Content starts

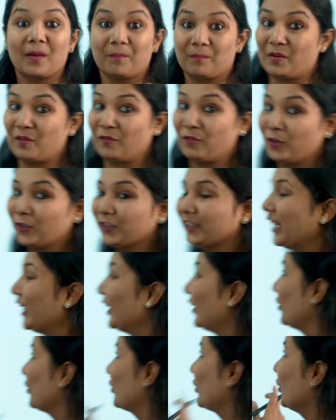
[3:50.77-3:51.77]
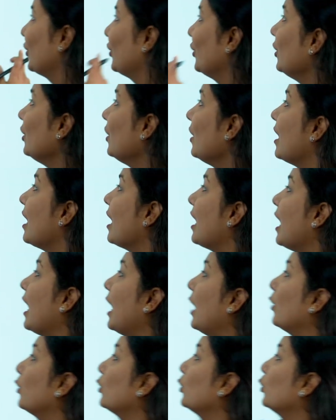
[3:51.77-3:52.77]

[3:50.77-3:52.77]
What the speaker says: Before that you should know how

Content ends

[WORK ORDER] From the data above, write out everything exactly except the pictures.

[ANSWER TO THIS EXERCISE]
[3:50.77-3:51.77]
[3:51.77-3:52.77]

[3:50.77-3:52.77]
What the speaker says: Before that you should know how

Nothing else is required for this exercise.